BEGIN

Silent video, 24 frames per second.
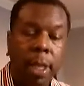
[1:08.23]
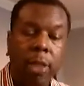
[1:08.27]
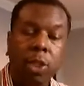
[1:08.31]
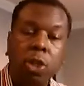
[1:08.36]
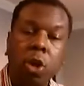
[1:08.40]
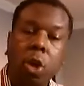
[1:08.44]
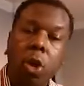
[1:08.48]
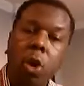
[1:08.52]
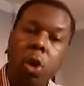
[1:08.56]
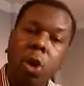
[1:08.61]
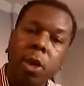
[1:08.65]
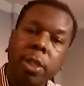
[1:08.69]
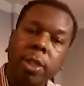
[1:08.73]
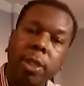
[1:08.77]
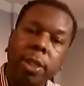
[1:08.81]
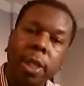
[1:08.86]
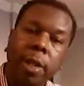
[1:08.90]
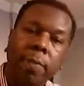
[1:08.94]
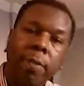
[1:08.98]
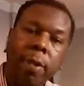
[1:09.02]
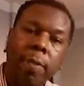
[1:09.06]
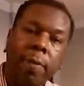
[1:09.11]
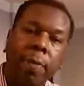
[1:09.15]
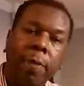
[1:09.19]
charge
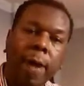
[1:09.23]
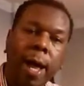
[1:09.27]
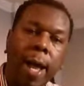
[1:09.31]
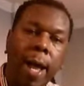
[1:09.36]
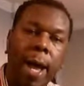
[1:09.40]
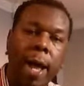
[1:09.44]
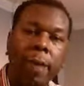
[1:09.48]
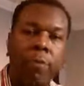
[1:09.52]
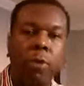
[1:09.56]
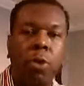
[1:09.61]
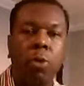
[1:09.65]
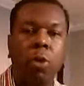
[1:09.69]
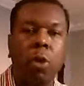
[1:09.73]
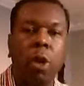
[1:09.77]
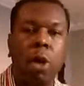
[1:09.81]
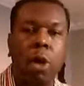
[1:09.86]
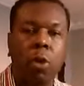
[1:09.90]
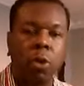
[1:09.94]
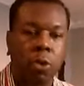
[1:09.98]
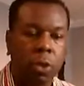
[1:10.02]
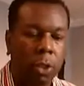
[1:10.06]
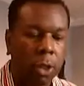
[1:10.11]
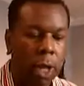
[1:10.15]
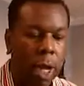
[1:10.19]
$75 to
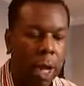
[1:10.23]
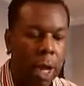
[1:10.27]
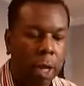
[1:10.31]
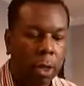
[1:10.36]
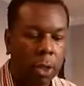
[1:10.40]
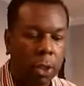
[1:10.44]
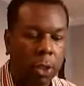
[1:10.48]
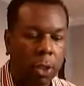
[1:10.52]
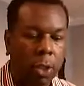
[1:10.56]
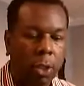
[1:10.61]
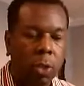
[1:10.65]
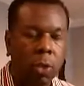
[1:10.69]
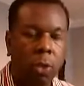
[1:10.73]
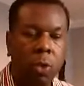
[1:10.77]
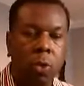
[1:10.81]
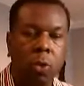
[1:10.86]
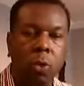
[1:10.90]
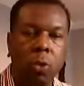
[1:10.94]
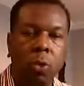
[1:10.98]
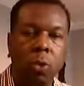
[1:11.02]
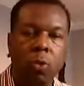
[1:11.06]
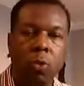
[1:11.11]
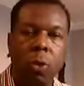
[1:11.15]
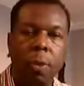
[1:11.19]
$100
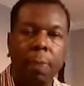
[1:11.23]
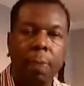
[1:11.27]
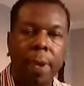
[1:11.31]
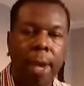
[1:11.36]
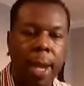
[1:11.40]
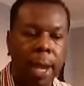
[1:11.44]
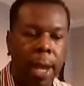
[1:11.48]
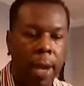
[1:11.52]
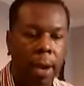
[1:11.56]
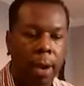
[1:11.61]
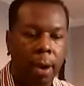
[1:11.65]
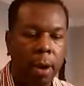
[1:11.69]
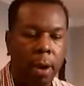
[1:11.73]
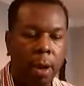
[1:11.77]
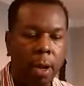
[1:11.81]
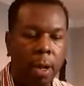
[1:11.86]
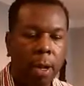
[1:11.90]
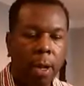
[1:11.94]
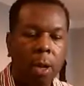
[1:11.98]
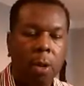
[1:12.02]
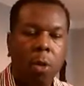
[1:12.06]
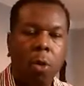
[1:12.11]
to repair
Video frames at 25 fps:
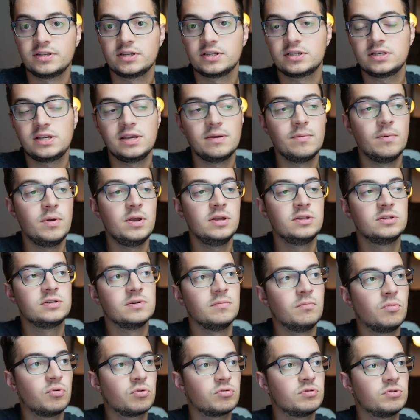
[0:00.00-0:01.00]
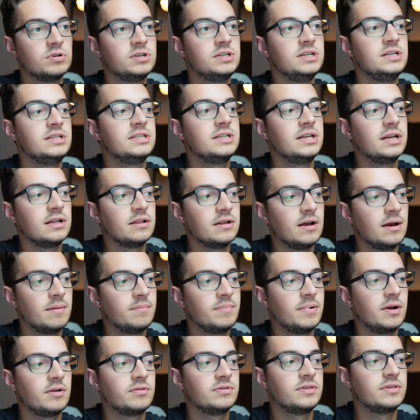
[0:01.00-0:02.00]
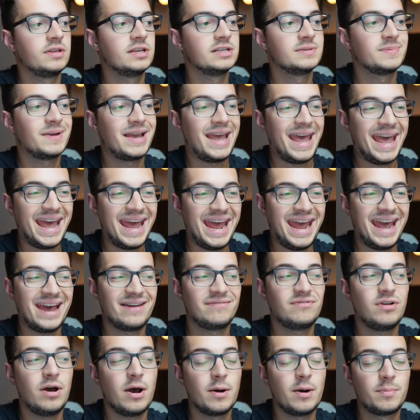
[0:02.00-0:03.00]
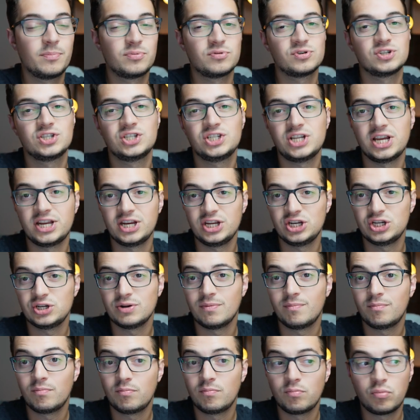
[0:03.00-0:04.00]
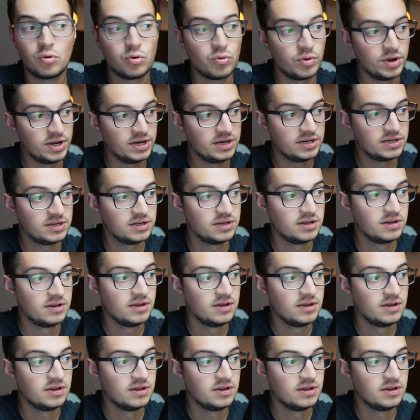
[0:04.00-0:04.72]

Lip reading: Let's get into more detail about this by 0.5 percentage point.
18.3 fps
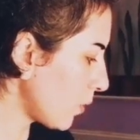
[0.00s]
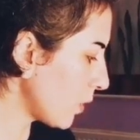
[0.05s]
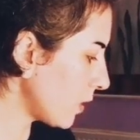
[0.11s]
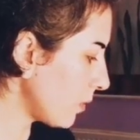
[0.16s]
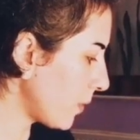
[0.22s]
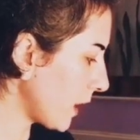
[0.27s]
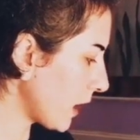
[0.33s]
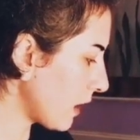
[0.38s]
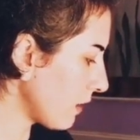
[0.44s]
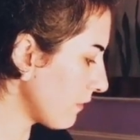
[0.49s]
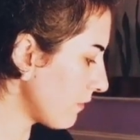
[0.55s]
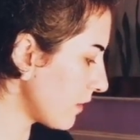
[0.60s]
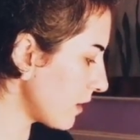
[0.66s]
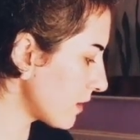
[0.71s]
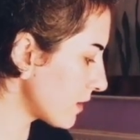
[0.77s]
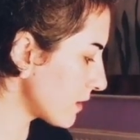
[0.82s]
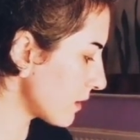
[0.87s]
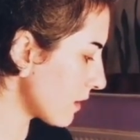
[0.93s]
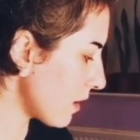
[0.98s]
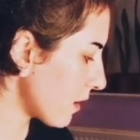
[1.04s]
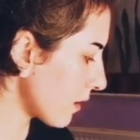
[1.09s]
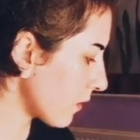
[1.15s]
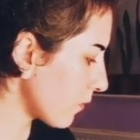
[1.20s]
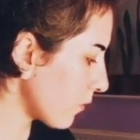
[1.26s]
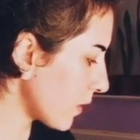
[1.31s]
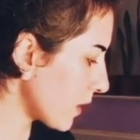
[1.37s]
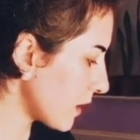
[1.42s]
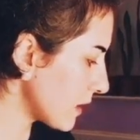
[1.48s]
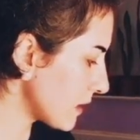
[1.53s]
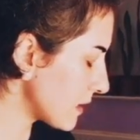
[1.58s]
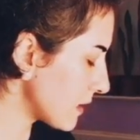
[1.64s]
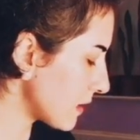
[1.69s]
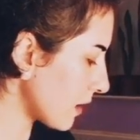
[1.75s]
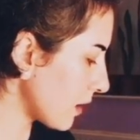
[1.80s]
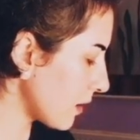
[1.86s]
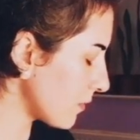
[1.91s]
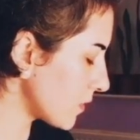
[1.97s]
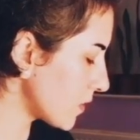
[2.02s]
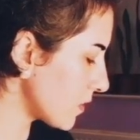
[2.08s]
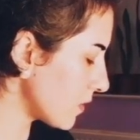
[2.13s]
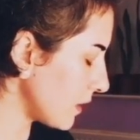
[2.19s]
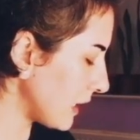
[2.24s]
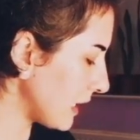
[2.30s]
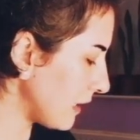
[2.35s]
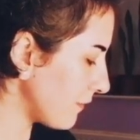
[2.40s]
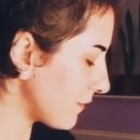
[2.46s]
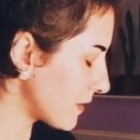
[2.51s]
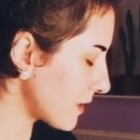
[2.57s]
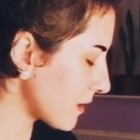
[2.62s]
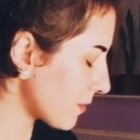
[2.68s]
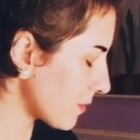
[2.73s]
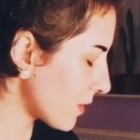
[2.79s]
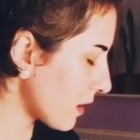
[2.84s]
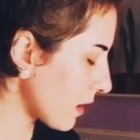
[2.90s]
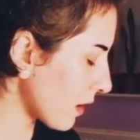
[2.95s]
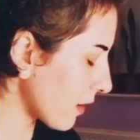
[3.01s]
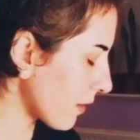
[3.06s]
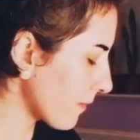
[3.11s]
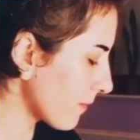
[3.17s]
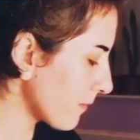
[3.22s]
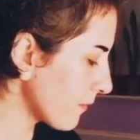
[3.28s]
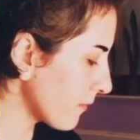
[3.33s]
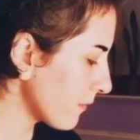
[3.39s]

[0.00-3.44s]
You will be given a sign when it's time to leave something.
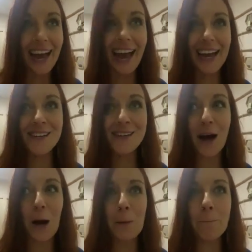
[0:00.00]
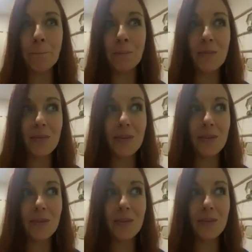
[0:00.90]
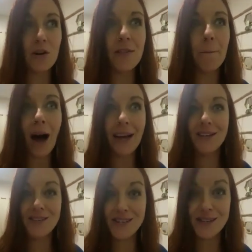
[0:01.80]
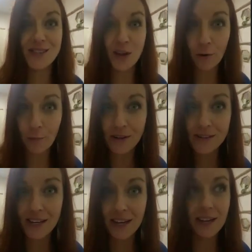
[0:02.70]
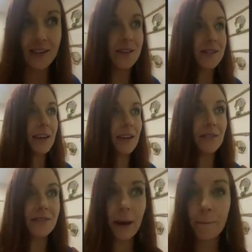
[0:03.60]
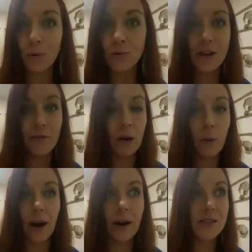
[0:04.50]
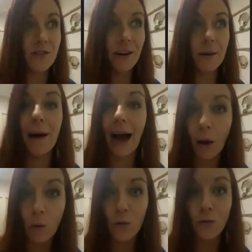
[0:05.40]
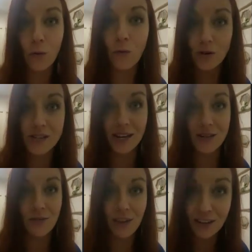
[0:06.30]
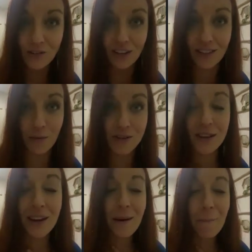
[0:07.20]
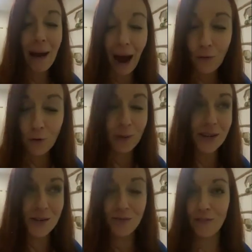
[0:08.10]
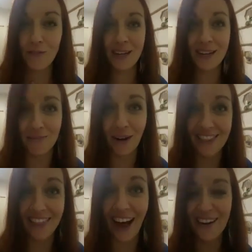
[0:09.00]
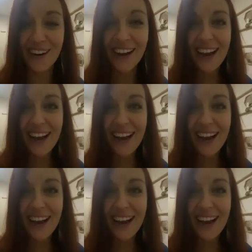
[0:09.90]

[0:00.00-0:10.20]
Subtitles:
And a lot of the Mayans did ceremonies here. There's like temples everywhere. It's a very powerful vortex of energy, the most powerful place I've ever been in my life.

END

* _TASK DESCRIPTION_: All of the data above needs to be retyped exactly, with the pictures removed.

* _RESULT_:
Silent video, 24 frames per second.
[1:08.23]
[1:08.27]
[1:08.31]
[1:08.36]
[1:08.40]
[1:08.44]
[1:08.48]
[1:08.52]
[1:08.56]
[1:08.61]
[1:08.65]
[1:08.69]
[1:08.73]
[1:08.77]
[1:08.81]
[1:08.86]
[1:08.90]
[1:08.94]
[1:08.98]
[1:09.02]
[1:09.06]
[1:09.11]
[1:09.15]
[1:09.19]
charge
[1:09.23]
[1:09.27]
[1:09.31]
[1:09.36]
[1:09.40]
[1:09.44]
[1:09.48]
[1:09.52]
[1:09.56]
[1:09.61]
[1:09.65]
[1:09.69]
[1:09.73]
[1:09.77]
[1:09.81]
[1:09.86]
[1:09.90]
[1:09.94]
[1:09.98]
[1:10.02]
[1:10.06]
[1:10.11]
[1:10.15]
[1:10.19]
$75 to
[1:10.23]
[1:10.27]
[1:10.31]
[1:10.36]
[1:10.40]
[1:10.44]
[1:10.48]
[1:10.52]
[1:10.56]
[1:10.61]
[1:10.65]
[1:10.69]
[1:10.73]
[1:10.77]
[1:10.81]
[1:10.86]
[1:10.90]
[1:10.94]
[1:10.98]
[1:11.02]
[1:11.06]
[1:11.11]
[1:11.15]
[1:11.19]
$100
[1:11.23]
[1:11.27]
[1:11.31]
[1:11.36]
[1:11.40]
[1:11.44]
[1:11.48]
[1:11.52]
[1:11.56]
[1:11.61]
[1:11.65]
[1:11.69]
[1:11.73]
[1:11.77]
[1:11.81]
[1:11.86]
[1:11.90]
[1:11.94]
[1:11.98]
[1:12.02]
[1:12.06]
[1:12.11]
to repair
Video frames at 25 fps:
[0:00.00-0:01.00]
[0:01.00-0:02.00]
[0:02.00-0:03.00]
[0:03.00-0:04.00]
[0:04.00-0:04.72]

Lip reading: Let's get into more detail about this by 0.5 percentage point.
18.3 fps
[0.00s]
[0.05s]
[0.11s]
[0.16s]
[0.22s]
[0.27s]
[0.33s]
[0.38s]
[0.44s]
[0.49s]
[0.55s]
[0.60s]
[0.66s]
[0.71s]
[0.77s]
[0.82s]
[0.87s]
[0.93s]
[0.98s]
[1.04s]
[1.09s]
[1.15s]
[1.20s]
[1.26s]
[1.31s]
[1.37s]
[1.42s]
[1.48s]
[1.53s]
[1.58s]
[1.64s]
[1.69s]
[1.75s]
[1.80s]
[1.86s]
[1.91s]
[1.97s]
[2.02s]
[2.08s]
[2.13s]
[2.19s]
[2.24s]
[2.30s]
[2.35s]
[2.40s]
[2.46s]
[2.51s]
[2.57s]
[2.62s]
[2.68s]
[2.73s]
[2.79s]
[2.84s]
[2.90s]
[2.95s]
[3.01s]
[3.06s]
[3.11s]
[3.17s]
[3.22s]
[3.28s]
[3.33s]
[3.39s]

[0.00-3.44s]
You will be given a sign when it's time to leave something.
[0:00.00]
[0:00.90]
[0:01.80]
[0:02.70]
[0:03.60]
[0:04.50]
[0:05.40]
[0:06.30]
[0:07.20]
[0:08.10]
[0:09.00]
[0:09.90]

[0:00.00-0:10.20]
Subtitles:
And a lot of the Mayans did ceremonies here. There's like temples everywhere. It's a very powerful vortex of energy, the most powerful place I've ever been in my life.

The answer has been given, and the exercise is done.